In about 5 billion years' time, our Sun will use up its reserves of hydrogen and begin to cool down and expand, cooking the Earth in a miasma of heat and radiation. Given our current trajectory, humans will probably be long gone by then anyway, but at least one lifeform will likely still be plodding along: the utterly unkillable tardigrade. According to a new study from Harvard and Oxford, it'll take nothing short of the death of the Sun to finally do the species in – which bodes well for the resilience of life as a whole.
Tardigrades look a little goofy, and they often go by the unassuming nicknames of water bears or moss piglets. But don't let that fool you: these microscopic creatures may just be the hardiest lifeforms on the planet. By entering a state of suspended animation, they've been known to withstand temperatures as low as -272º C (-457.6º F) and as high as 150º C (302º F), they can live without food, water and oxygen for extended periods of time, and are fine with both the vacuum of space and the crushing pressures at the bottom of the deepest parts of the ocean.
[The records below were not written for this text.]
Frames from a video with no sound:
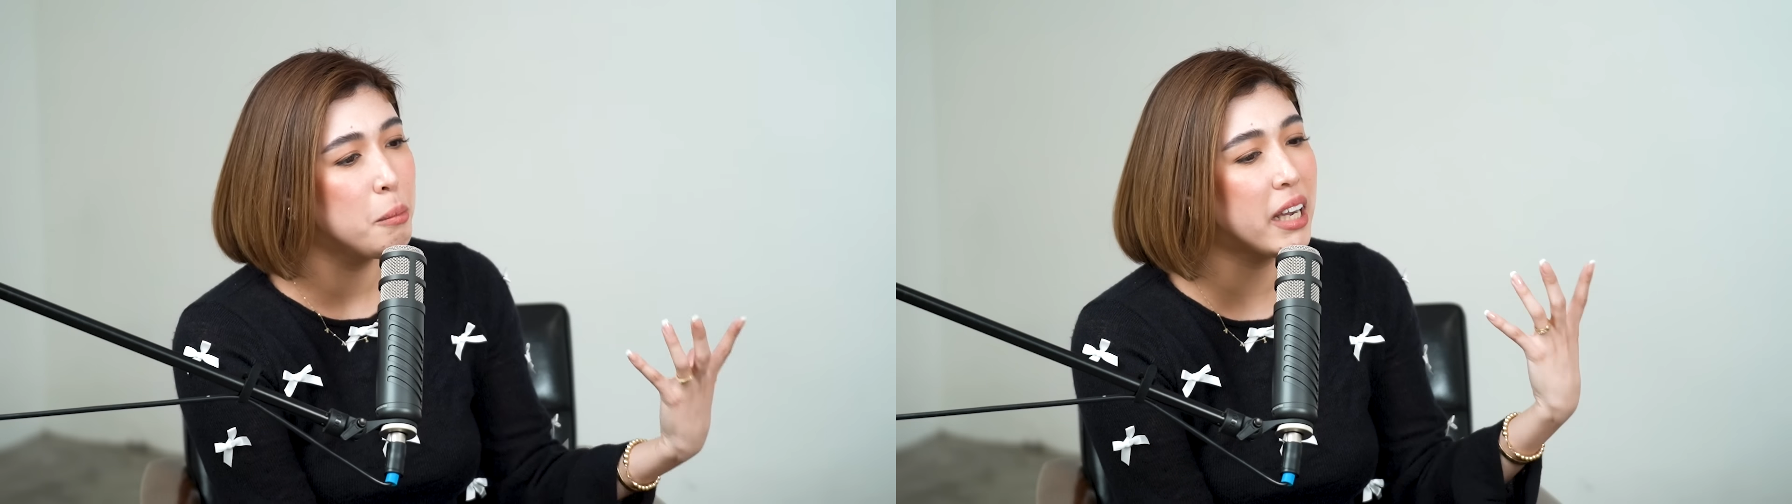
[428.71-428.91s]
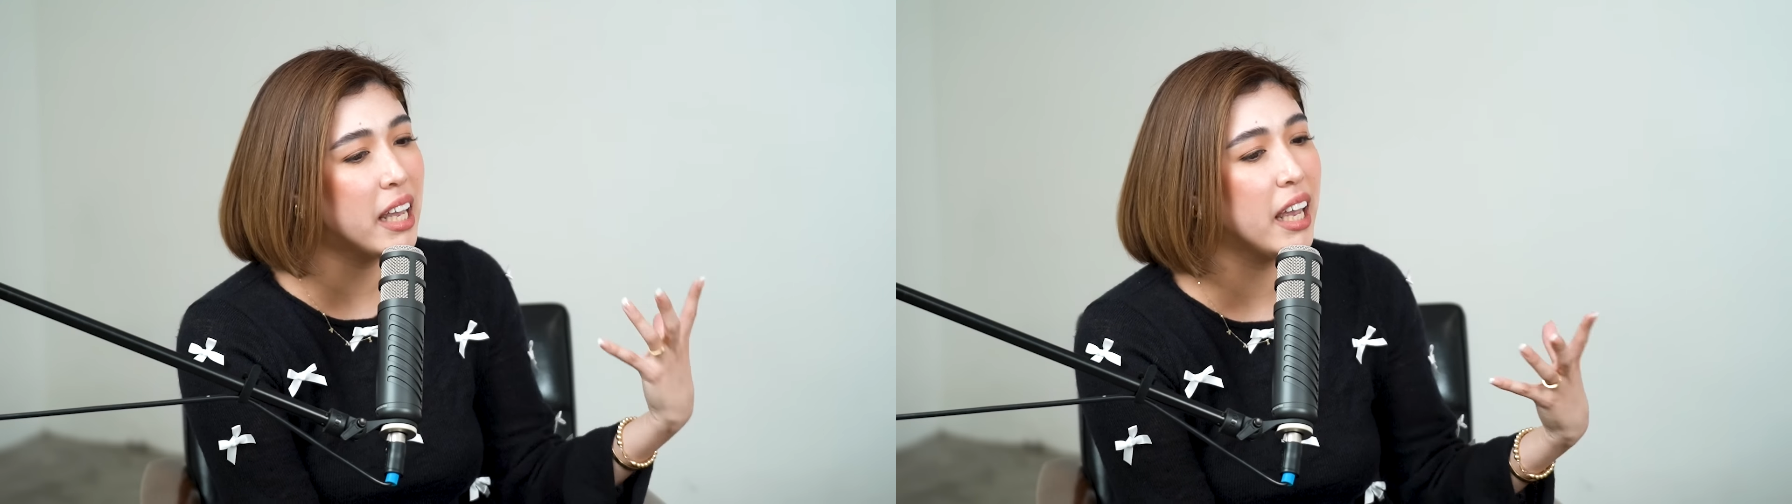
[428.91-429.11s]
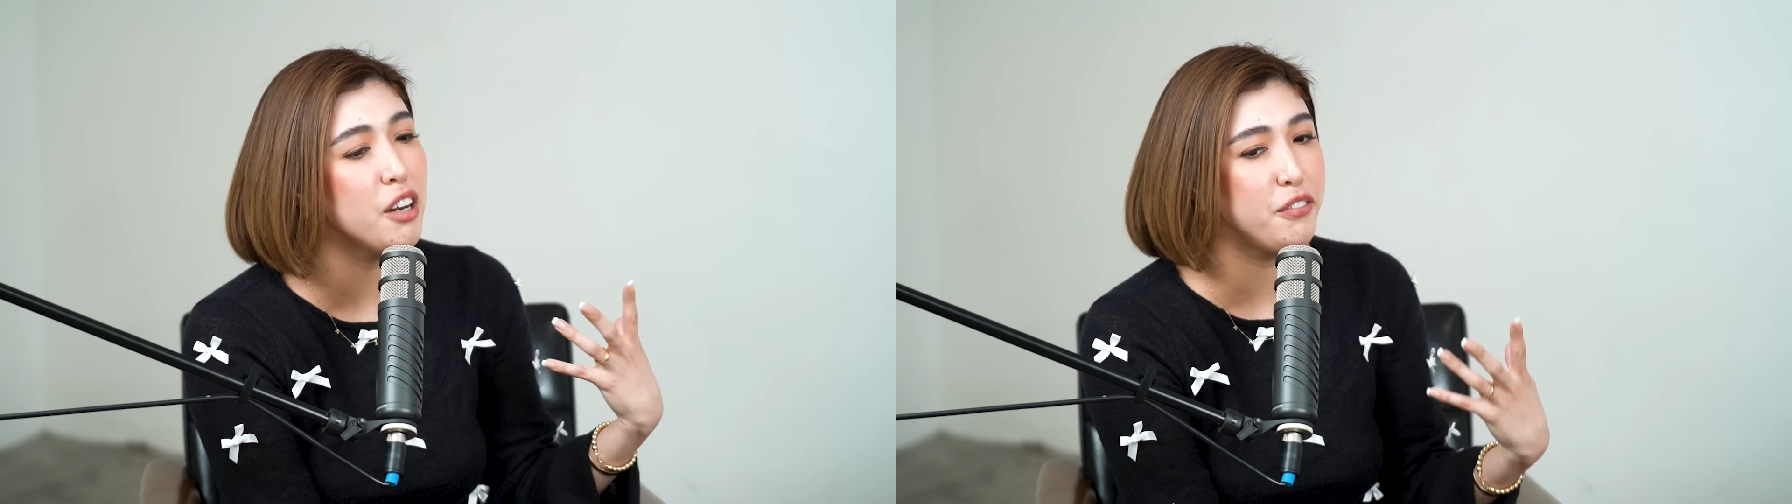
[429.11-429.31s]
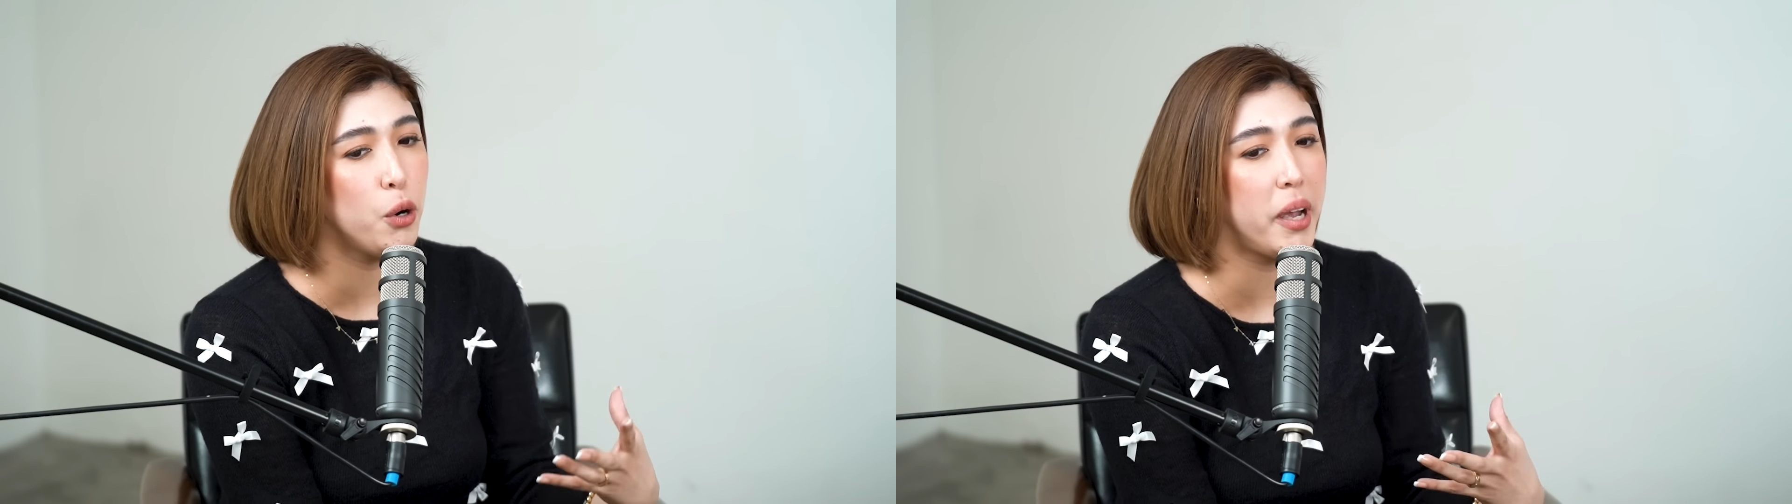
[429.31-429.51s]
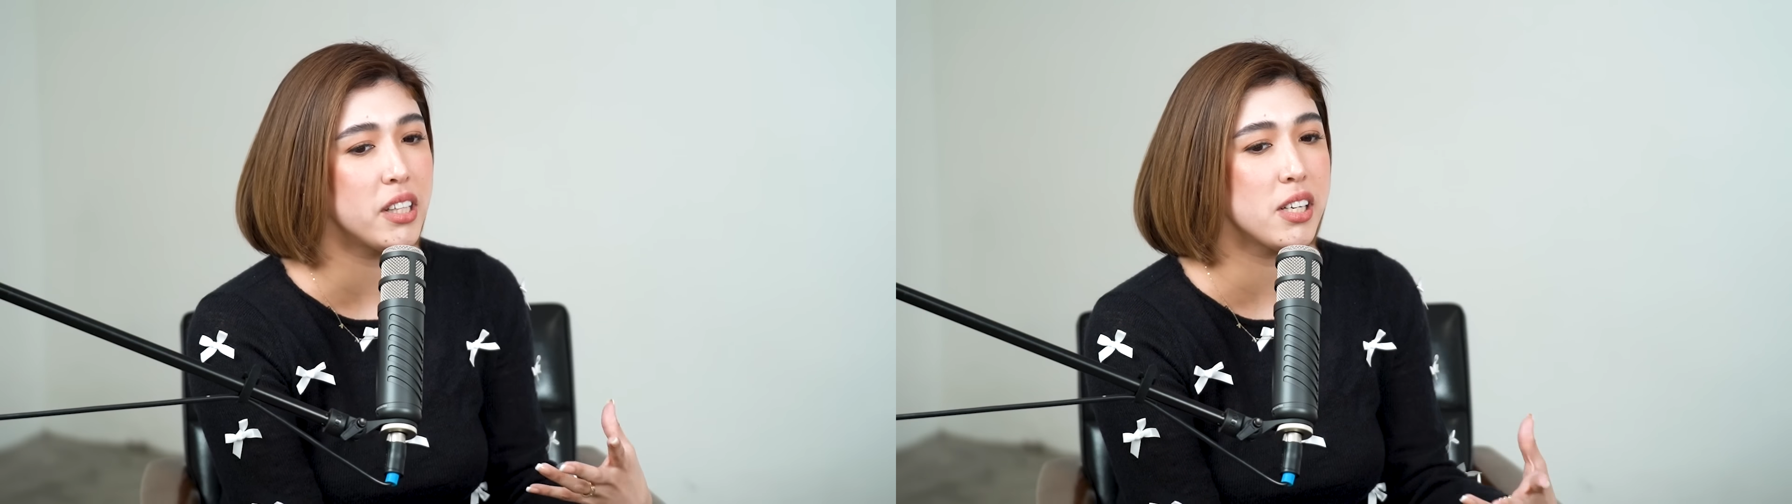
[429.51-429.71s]
maging
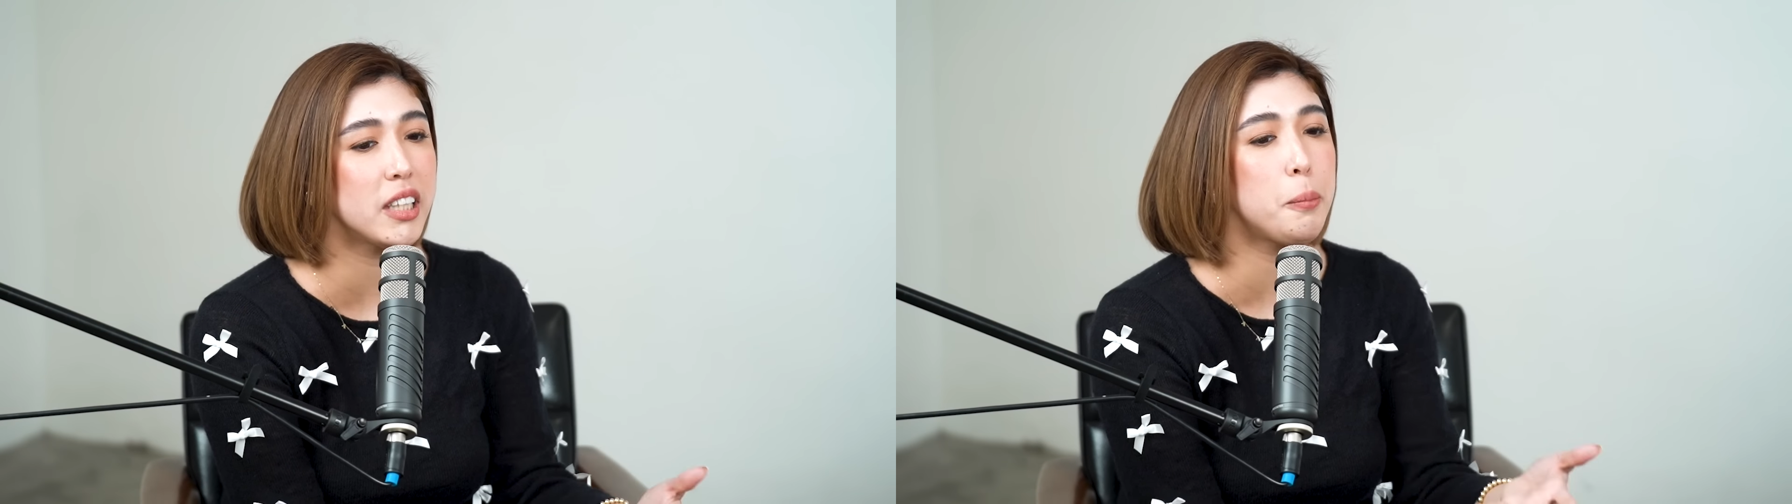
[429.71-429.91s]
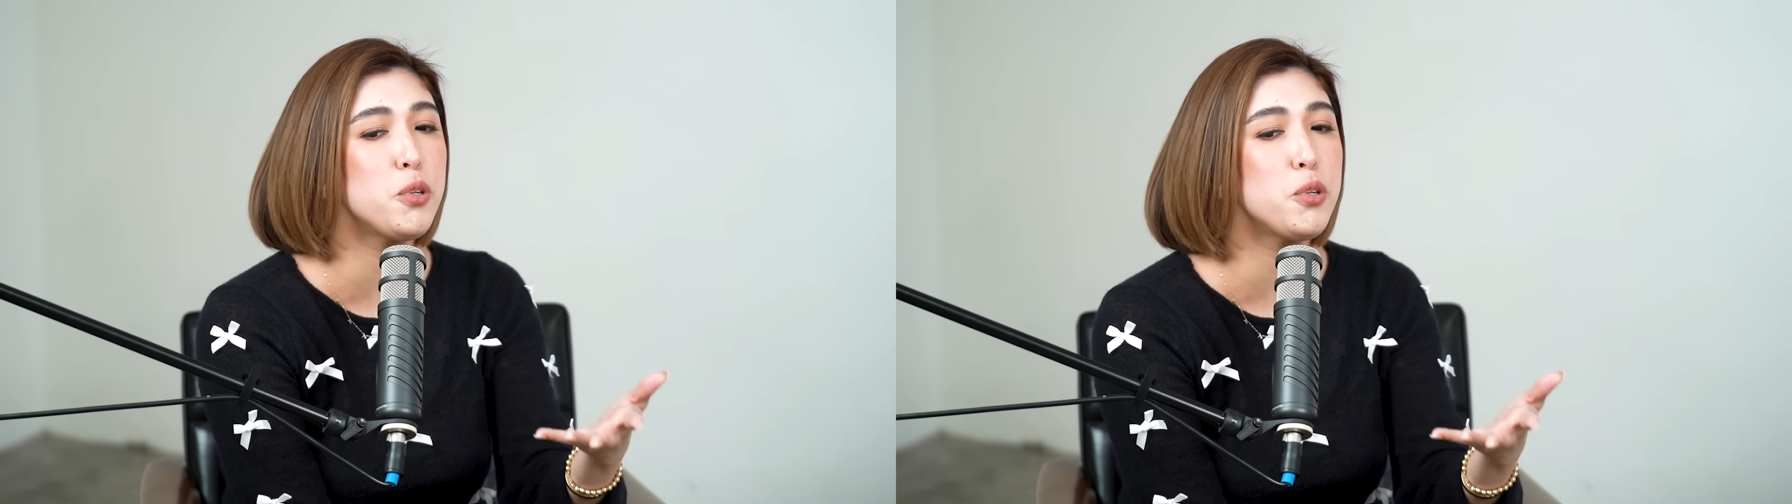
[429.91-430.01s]
influencer.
With this list of superpowers to their name, tardigrades are a good model for how tough life is overall. When scientists study large-scale threats to life on Earth, it's usually focused on our own survival, but in the grand scheme of things humans are a pretty fragile species. If, for example, a huge asteroid were to strike the planet, it might wipe out human civilization and a good chunk of other animals and plants on land and in the sea, but life would find a way to carry on without us.
In fact, life on Earth has already endured five mass extinction events, in some cases killing 90 percent of all species. Tardigrades, however, are one of the few animals to have survived all of them, so to come up with an idea of the circumstances and likelihood of an event completely sterilizing all life on Earth, the Oxford and Harvard scientists looked at what it would take to wipe out these little go-getters. In short: the oceans will have to boil before life can be fully extinguished, and that's no easy feat.
The researchers considered three astrophysical events that the universe could throw at us to achieve this: a large asteroid impact, a supernova or a gamma ray burst. A reasonably small space rock could wipe out land-based life, but according to the researchers, it would take something with the mass of Pluto before creatures in the Mariana Trench even noticed. Thankfully for all of us, nothing that big is zipping around anywhere near Earth – at least, as far as we know.
In theory, a supernova meets all the criteria for bubbling the oceans right off the planet, but again, our planet's position in the galaxy saves us from that threat. The team calculated that for a supernova to blast the Earth with enough radiation to strip away the protective ozone layer, it would need to be less than 0.14 light-years away. But the nearest star, Proxima Centauri, is four light-years away and isn't big enough to go supernova anyway.
Gamma ray bursts are the bigger, deadlier cousins of the supernova. It's thought that they occur when two neutron stars collide or when massive stars collapse into a black hole, and in doing so they unleash more energy into space than any other known phenomenon. As such, a burst could decimate Earth from a distance of 40 light-years, but again, we're pretty safe thanks to the fact that there aren't any candidates within that range.
That leaves just one event that will no doubt boil the oceans right off the planet: the death of the Sun. Humanity's "best" efforts might leave the Earth uninhabitable by our fragile standards, but the tardigrade – and by extension, life itself – will likely continue to plod along for billions of years yet.
By looking at the persistence of life in a wider, non-human-centric context, the researchers believe it paints a positive picture of the likelihood of life existing elsewhere in the universe, and thriving long enough for us to find it.
"A lot of previous work has focused on 'doomsday' scenarios on Earth – astrophysical events like supernovae that could wipe out the human race," says David Sloan, co-author of the study. "Our study instead considered the hardiest species - the tardigrade. As we are now entering a stage of astronomy where we have seen exoplanets and are hoping to soon perform spectroscopy, looking for signatures of life, we should try to see just how fragile this hardiest life is.
"To our surprise we found that although nearby supernovae or large asteroid impacts would be catastrophic for people, tardigrades could be unaffected. Therefore it seems that life, once it gets going, is hard to wipe out entirely. Huge numbers of species, or even entire genera may become extinct, but life as a whole will go on."
The study was published in the journal Nature.